Joven investigador de la UNALM alerta que la minería podría acelerar el retroceso de glaciares que abastecen de agua a Huaraz
Expondrá en España investigación que analiza la presencia de metales pesados en glaciares de la Cordillera Blanca, una señal de alerta para la seguridad hídrica.
El retroceso de los glaciares tropicales ya no puede ser entendido únicamente como una consecuencia del cambio climático. Una investigación desarrollada por un estudiante de la Universidad Nacional Agraria La Molina (UNALM) advierte que la actividad minera también podría estar acelerando la pérdida de hielo en la Cordillera Blanca, una de las reservas de agua dulce más importantes del país.
Se trata de Cristian Paul Vigo Baylon, estudiante de la Facultad de Ciencias de la UNALM, quien representará en octubre próximo al país en el XIV Congreso Internacional de la Asociación Española de Climatología, en España.

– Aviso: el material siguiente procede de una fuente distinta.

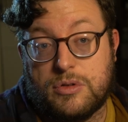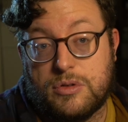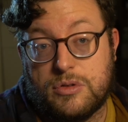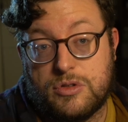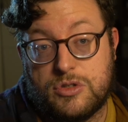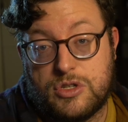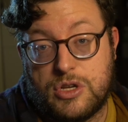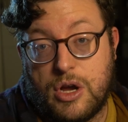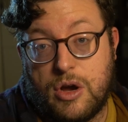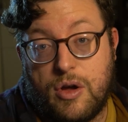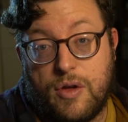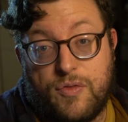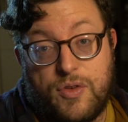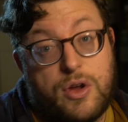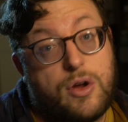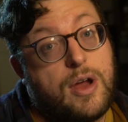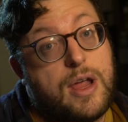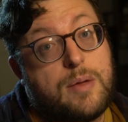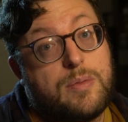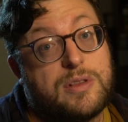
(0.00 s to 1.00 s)
So if you're
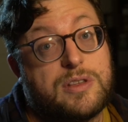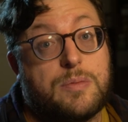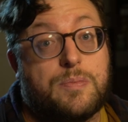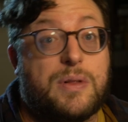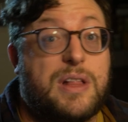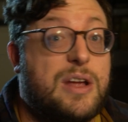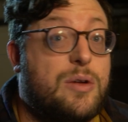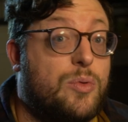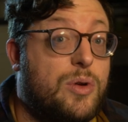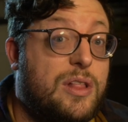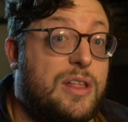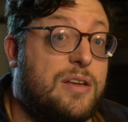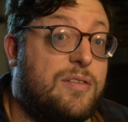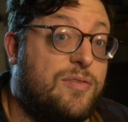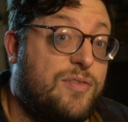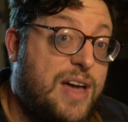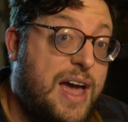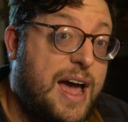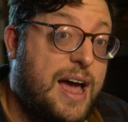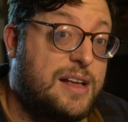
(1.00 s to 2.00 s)
able to play really
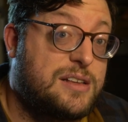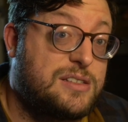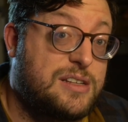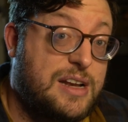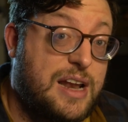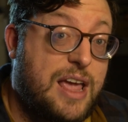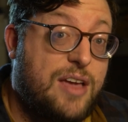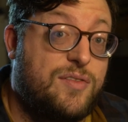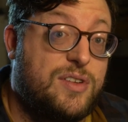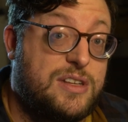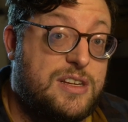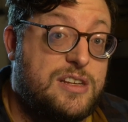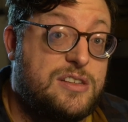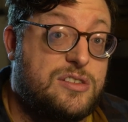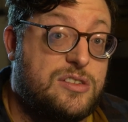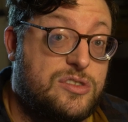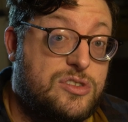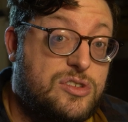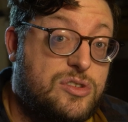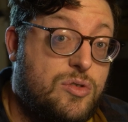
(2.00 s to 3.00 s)
fast and have a
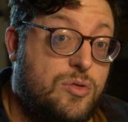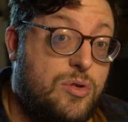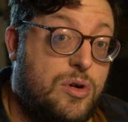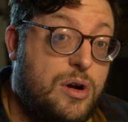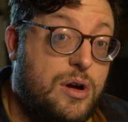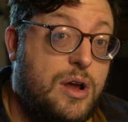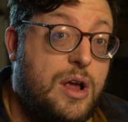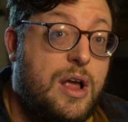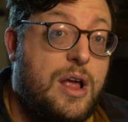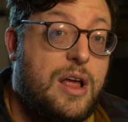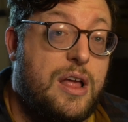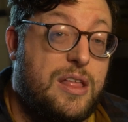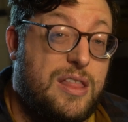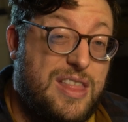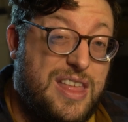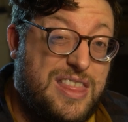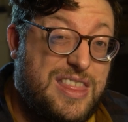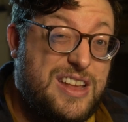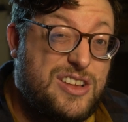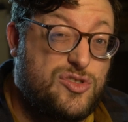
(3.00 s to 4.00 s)
decent score
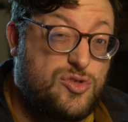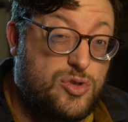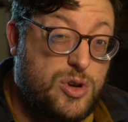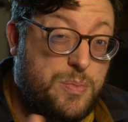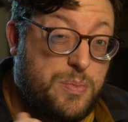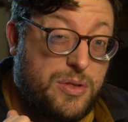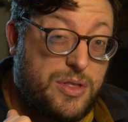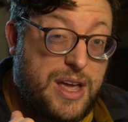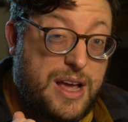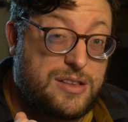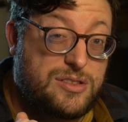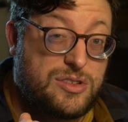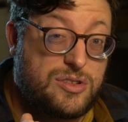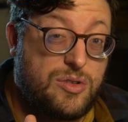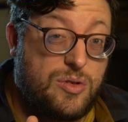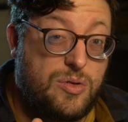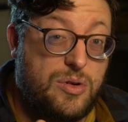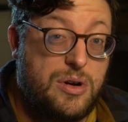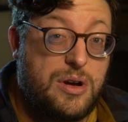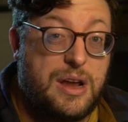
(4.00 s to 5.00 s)
and then triple that
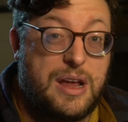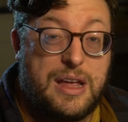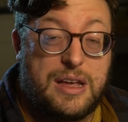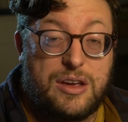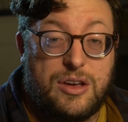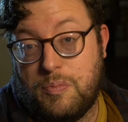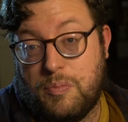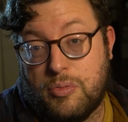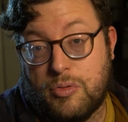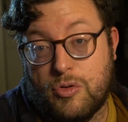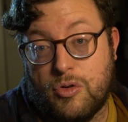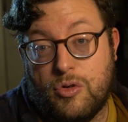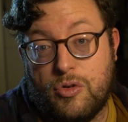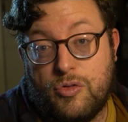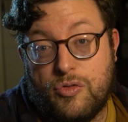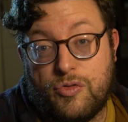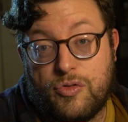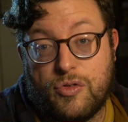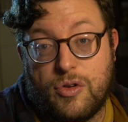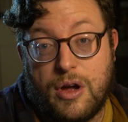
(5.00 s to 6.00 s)
score, it could prove
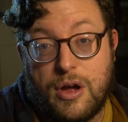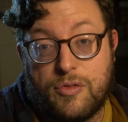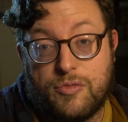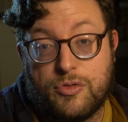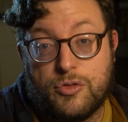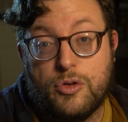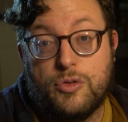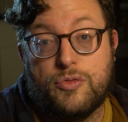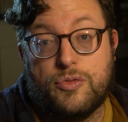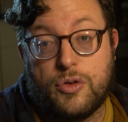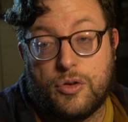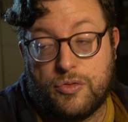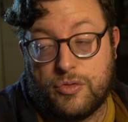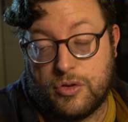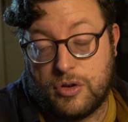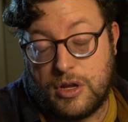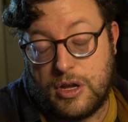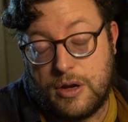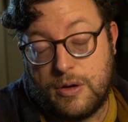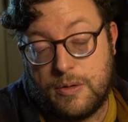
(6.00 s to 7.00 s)
fruitful for you.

El rector de la UNALM, Ph.D. Alberto Barrón López, resaltó que la participación de estudiantes peruanos en congresos internacionales demuestra el aporte de la universidad pública frente a problemas críticos. “Impulsamos investigaciones que buscan generar evidencia para enfrentar desafíos reales como el cambio climático, la seguridad hídrica y la protección de los ecosistemas andinos”, señaló.
La investigación sobre la Cordillera Blanca forma parte de la II Convocatoria de Subvención para Ponencia de Estudiantes en Eventos de Investigación e Innovación 2026, impulsada por el Vicerrectorado de Investigación de la UNALM, que permitirá que diez investigadores presenten sus trabajos en congresos internacionales de América, Europa y Asia.
El estudio de Vigo analiza si la actividad minera afecta al deterioro de los glaciares por la emisión de carbono negro, una partícula que oscurece la nieve y reduce su capacidad de reflejar la radiación solar, y también por la deposición de metales pesados como arsénico, plomo y cadmio en el hielo glaciar.
También compara dos glaciares con condiciones distintas: Yanamarey, ubicado cerca de operaciones mineras y zonas urbanas; y Yanapaccha, situado dentro del Parque Nacional Huascarán, donde la actividad humana directa es menor. El estudio permite ver patrones de contaminación asociados a fuentes externas y evaluar cómo las presiones humanas se suman al impacto del calentamiento global.
Los resultados preliminares muestran niveles elevados de metales pesados y partículas absorbentes de luz en el glaciar Yanamarey, en comparación con Yanapaccha. Según el investigador, la presencia de arsénico y cadmio a determinadas concentraciones apunta a una fuente de contaminación externa, vinculada a actividades humanas.
La alerta no es solo ambiental. El glaciar Yanamarey alimenta la cuenca que abastece de agua a la ciudad de Huaraz y a diversas comunidades aledañas y por ello, su desaparición tendría consecuencias directas sobre el consumo humano, la agricultura, las lagunas glaciares y los ecosistemas que dependen de ese recurso hídrico.
“Proteger los glaciares es cuidar el agua, la vida y el futuro de las comunidades andinas”, afirmó Vigo, al destacar que el monitoreo glaciar debe ir más allá de medir cuánto hielo se pierde. “También necesitamos saber qué hay dentro de ese hielo. La presencia de metales pesados en la nieve de glaciares que abastecen cuencas pobladas es una advertencia que requiere respuesta institucional urgente”, agregó.